▶ [Brief]: Please, starting at the line that contains "[1:32:49.39-1:32:50.39]", reproduce every line exactly until the records run out, skipping all pictures.

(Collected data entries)
********************
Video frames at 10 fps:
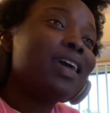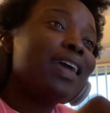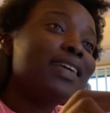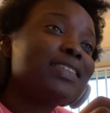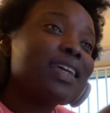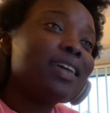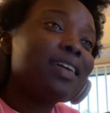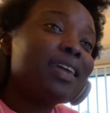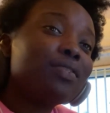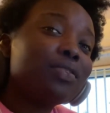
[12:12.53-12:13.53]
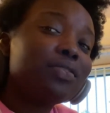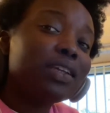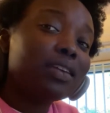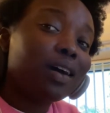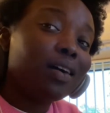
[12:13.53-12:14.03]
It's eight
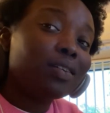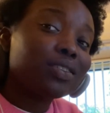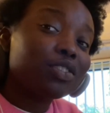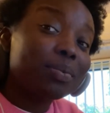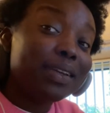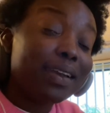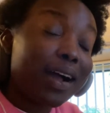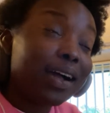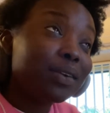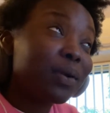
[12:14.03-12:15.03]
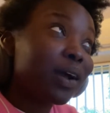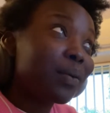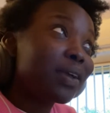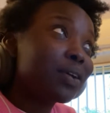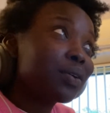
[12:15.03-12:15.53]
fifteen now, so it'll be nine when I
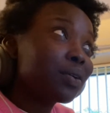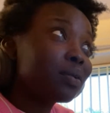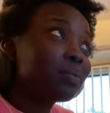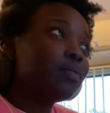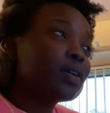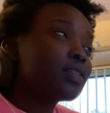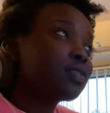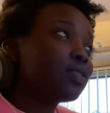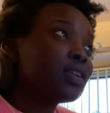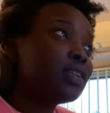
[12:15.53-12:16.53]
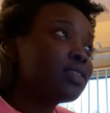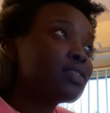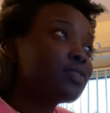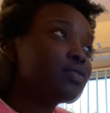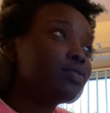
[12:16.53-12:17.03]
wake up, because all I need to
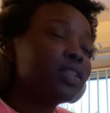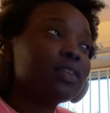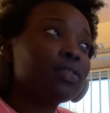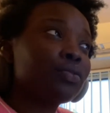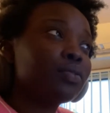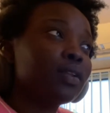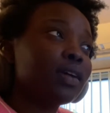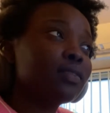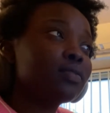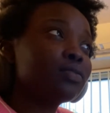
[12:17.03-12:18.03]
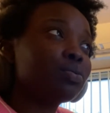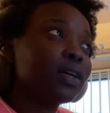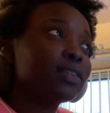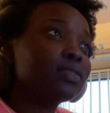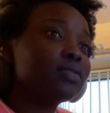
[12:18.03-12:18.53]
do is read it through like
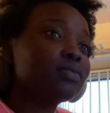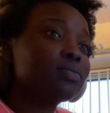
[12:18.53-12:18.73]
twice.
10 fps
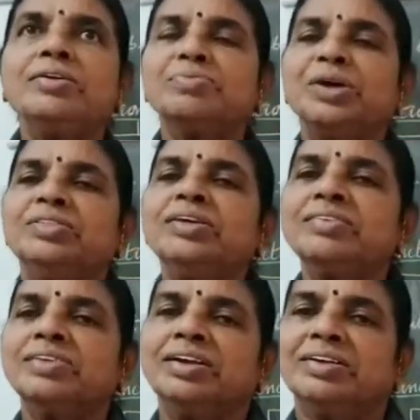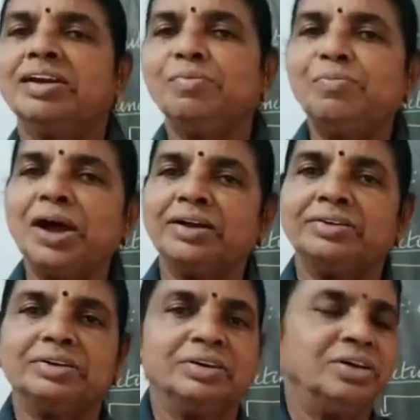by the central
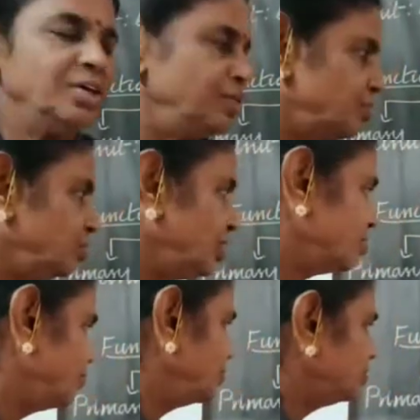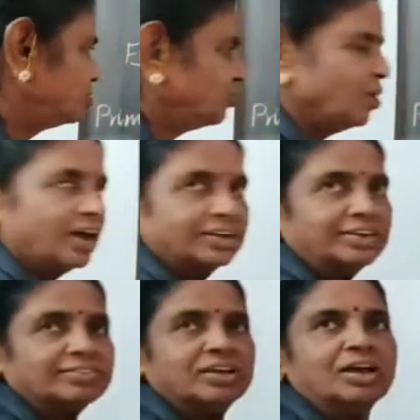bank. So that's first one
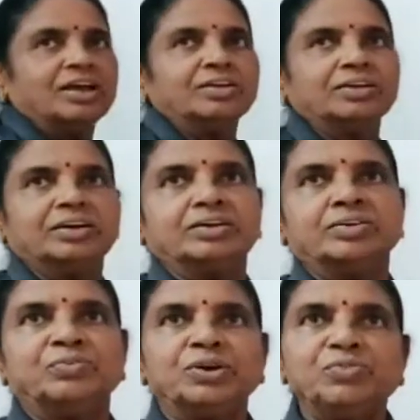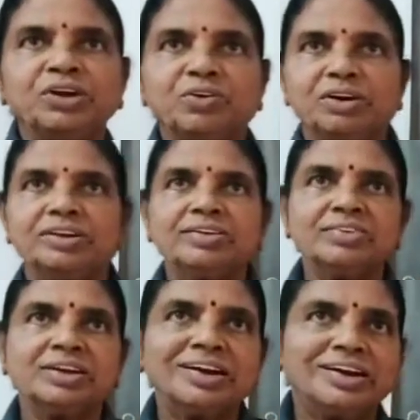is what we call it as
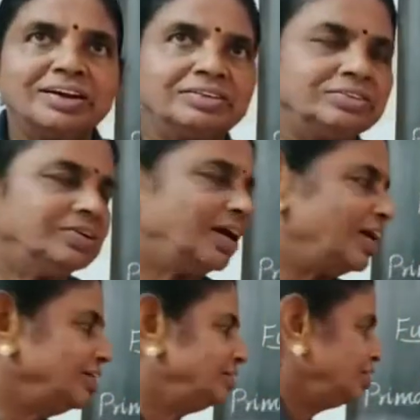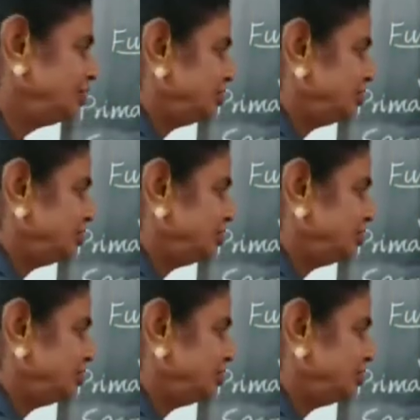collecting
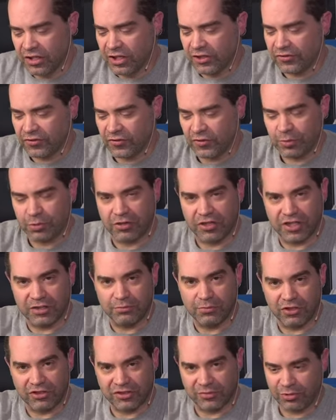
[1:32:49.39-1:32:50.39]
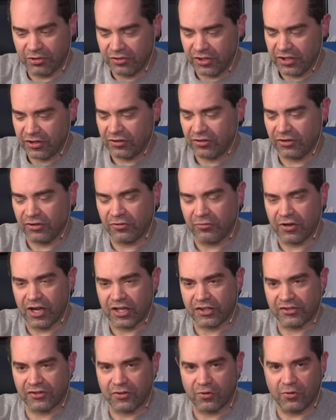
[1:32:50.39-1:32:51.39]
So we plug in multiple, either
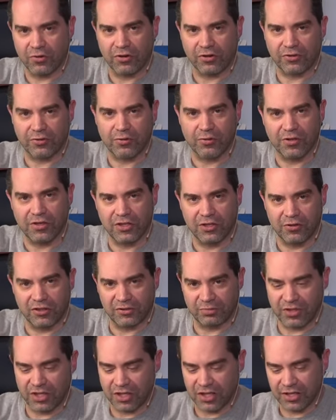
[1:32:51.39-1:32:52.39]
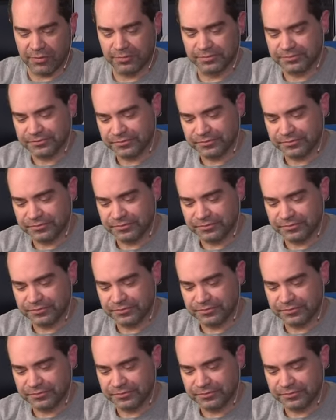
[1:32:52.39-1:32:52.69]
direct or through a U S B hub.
********************
▶ [Finished exercise]:
[1:32:49.39-1:32:50.39]
[1:32:50.39-1:32:51.39]
So we plug in multiple, either
[1:32:51.39-1:32:52.39]
[1:32:52.39-1:32:52.69]
direct or through a U S B hub.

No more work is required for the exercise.